Робинсон не стал поправлять молодого человека, хотя и знал, что гарпии бывают только женского рода. Он как-никак окончил частную школу.
– Это не мое дело. А что вы делали дома в одиночестве? Никто вас не навещал?
– Нет, я был один всю ночь, но не могу доказать это. Хотите верьте, хотите нет, – сердито добавил молодой человек. – Я не обязан вам отвечать! И если вы не намерены арестовать меня прямо сейчас, то позвольте откланяться, я отправляюсь домой.
– Я не стану арестовывать вас, – невозмутимо отвечал полицейский. – Пока.
– Тогда я пошел, – с вызовом сказал Аластер. Он сделал несколько шагов, остановился и обернулся, словно ждал, как отреагирует Робинсон, а потом зашагал прочь.
– Что ж, это может быть проявлением оскорбленной невинности, а может – и нет, – пробормотал детектив-инспектор. – Выясним. А мисс Фишер, выходит, увезла другого к себе домой, – усмехнулся он. – Жаль, что я не могу применить ее следственные методы. Уверен, они будут повеселее.
И он отправился в полицейский участок на Рассел-стрит.
По прибытии Робинсон обнаружил на столе пакет с фотографиями и записку от Дот.
«Дорогой господин Робинсон, – прочитал он. Дот все еще недолюбливала полицейских, но Робинсон ей нравился, так что она, обращаясь к нему, опускала официальное звание. – Мисс Фишер просила меня отправить это вам.

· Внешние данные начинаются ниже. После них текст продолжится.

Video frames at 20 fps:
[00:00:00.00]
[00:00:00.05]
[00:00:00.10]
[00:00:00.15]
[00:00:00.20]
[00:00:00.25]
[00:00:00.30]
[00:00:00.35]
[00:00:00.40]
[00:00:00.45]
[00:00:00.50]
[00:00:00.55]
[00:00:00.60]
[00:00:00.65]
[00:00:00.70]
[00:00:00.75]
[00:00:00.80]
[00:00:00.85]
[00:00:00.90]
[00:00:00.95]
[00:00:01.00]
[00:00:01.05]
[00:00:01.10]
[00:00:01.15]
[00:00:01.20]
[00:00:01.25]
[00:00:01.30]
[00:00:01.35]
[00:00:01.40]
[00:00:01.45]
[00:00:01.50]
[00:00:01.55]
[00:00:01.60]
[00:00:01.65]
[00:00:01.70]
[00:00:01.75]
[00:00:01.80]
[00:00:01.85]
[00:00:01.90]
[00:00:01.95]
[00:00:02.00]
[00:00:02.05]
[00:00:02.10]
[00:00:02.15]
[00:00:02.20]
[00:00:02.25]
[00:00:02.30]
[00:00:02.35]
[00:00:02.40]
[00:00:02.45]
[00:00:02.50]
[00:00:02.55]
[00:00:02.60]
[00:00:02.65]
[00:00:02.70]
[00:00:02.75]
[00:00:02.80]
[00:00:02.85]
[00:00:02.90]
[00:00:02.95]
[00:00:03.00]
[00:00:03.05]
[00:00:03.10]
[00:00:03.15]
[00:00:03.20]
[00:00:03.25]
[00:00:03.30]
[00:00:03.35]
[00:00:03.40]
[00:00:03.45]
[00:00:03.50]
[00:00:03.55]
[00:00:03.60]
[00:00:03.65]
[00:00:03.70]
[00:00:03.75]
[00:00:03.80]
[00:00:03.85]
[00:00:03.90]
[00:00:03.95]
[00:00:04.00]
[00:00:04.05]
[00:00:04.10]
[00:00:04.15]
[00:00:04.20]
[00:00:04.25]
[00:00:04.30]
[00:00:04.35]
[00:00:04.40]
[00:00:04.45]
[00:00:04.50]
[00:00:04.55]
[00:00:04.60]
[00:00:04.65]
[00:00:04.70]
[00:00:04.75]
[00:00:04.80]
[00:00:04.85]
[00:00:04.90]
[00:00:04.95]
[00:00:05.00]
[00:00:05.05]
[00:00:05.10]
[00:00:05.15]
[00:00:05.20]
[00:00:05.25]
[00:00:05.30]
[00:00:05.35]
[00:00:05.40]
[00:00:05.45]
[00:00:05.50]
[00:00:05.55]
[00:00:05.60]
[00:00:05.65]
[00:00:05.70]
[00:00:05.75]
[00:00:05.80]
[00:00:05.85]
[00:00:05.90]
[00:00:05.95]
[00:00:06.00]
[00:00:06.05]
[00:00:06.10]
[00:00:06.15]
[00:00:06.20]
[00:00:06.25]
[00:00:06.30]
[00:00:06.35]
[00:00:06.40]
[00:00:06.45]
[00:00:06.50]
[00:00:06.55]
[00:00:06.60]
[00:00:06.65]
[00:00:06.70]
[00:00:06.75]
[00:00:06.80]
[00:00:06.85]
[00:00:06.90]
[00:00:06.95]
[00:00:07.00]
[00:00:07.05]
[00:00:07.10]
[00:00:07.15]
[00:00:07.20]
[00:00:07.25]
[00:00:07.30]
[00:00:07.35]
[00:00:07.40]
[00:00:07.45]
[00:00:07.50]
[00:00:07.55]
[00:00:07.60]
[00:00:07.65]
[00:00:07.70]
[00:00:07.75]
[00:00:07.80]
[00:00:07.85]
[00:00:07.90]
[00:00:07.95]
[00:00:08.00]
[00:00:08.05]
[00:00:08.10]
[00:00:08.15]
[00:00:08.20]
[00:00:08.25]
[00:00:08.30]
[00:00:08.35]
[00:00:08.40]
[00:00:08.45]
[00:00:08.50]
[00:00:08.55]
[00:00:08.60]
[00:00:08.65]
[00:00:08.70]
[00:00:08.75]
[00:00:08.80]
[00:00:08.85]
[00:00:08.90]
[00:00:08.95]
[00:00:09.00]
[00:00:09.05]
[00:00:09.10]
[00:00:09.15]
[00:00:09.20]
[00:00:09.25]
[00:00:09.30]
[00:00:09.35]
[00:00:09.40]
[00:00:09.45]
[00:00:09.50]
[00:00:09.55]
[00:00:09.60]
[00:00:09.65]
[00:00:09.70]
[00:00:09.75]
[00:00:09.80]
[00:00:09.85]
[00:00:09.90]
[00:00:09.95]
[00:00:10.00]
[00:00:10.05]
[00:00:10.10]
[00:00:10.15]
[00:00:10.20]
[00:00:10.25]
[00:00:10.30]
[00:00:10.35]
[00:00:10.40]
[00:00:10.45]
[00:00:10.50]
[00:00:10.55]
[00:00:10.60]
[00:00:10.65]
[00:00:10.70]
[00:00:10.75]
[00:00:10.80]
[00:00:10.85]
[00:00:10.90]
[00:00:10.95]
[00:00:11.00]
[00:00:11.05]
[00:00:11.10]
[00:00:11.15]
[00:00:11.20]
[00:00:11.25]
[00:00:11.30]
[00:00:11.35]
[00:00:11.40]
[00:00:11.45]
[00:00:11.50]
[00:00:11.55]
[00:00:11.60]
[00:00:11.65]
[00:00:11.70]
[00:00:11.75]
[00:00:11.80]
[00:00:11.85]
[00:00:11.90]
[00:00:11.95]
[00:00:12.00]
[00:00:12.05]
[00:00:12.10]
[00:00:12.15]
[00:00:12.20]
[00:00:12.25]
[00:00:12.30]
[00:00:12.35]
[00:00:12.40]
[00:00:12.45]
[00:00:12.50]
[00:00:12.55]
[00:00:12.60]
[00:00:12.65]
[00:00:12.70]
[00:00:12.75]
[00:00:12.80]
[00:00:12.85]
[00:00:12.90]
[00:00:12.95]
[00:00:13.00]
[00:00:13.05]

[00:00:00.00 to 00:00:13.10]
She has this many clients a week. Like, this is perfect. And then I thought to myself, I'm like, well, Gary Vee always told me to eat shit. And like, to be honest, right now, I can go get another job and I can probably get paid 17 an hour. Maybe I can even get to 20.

И также велела передать, что девочка полтора метра ростом, весит тридцать девять килограммов, у нее карие глаза и каштановые волосы. Особых примет нет – ни отметин, ни шрамов, за исключением, – тут Дот сделала несколько помарок, не сразу справившись с трудным оборотом, – коричневой родинки на правом предплечье. Фотография сделана в старом платье, в котором девочка ехала в поезде. Мисс Фишер выразила надежду, что вы найдете того, кто потерял девочку. Искренне ваша, Дороти Уильямс (мисс)».
На фотографии была изображена тоненькая бледная девчушка с длинными волосами. Тот, кто знал ее, должен был без труда опознать ее по фотографии. Детектив-инспектор позвал своих подчиненных и велел размножить негатив, а потом разослать по участкам. А еще он распорядился установить тайное наблюдение за студентом-медиком.

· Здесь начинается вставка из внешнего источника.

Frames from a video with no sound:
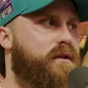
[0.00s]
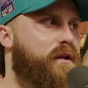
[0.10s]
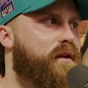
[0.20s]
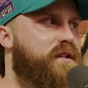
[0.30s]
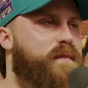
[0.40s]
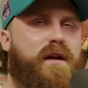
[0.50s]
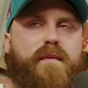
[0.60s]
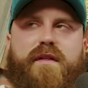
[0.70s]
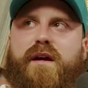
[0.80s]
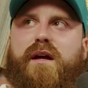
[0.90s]
you know, that's become
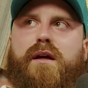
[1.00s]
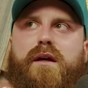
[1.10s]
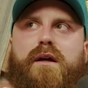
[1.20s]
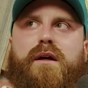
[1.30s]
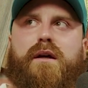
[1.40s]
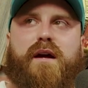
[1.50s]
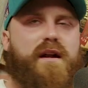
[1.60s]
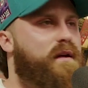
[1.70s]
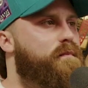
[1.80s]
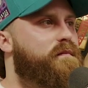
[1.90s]
a thing,
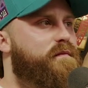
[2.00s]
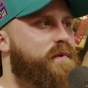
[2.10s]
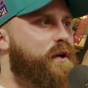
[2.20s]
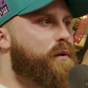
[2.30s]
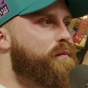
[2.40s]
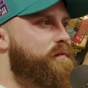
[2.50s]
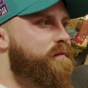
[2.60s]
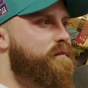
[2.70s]
and him, you know,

– На всякий случай, – пояснил он.
Приехав домой, Фрина обнаружила, что Дот и Джейн отправились вместе с доктором Макмиллан в больницу королевы Виктории на медицинский осмотр, а мисс Хендерсон проводит день в постели за чтением нового романа. Госпожа Батлер поджидала молочника и булочника и поэтому не горевала больше о прокисшем молоке. Фрина попросила приготовить ей горячий шоколад и отвела смущенного молодого человека в свои личные апартаменты.
Эти комнаты были выдержаны в ее любимых оттенках зеленого: занавески и ковры – мшисто-зеленые, а постельное белье – цвета листвы. Как будто забрался на дерево, подумал молодой человек, опускаясь на кушетку, которая приняла его тело в свои роскошные объятия.
Линдсей Герберт видел немало фильмов, и обстановка напомнила ему Теду Бару[8] из картины «Когда мужчины желают». Но та возлежала на тигровой шкуре, а у мисс Фишер была только овечья.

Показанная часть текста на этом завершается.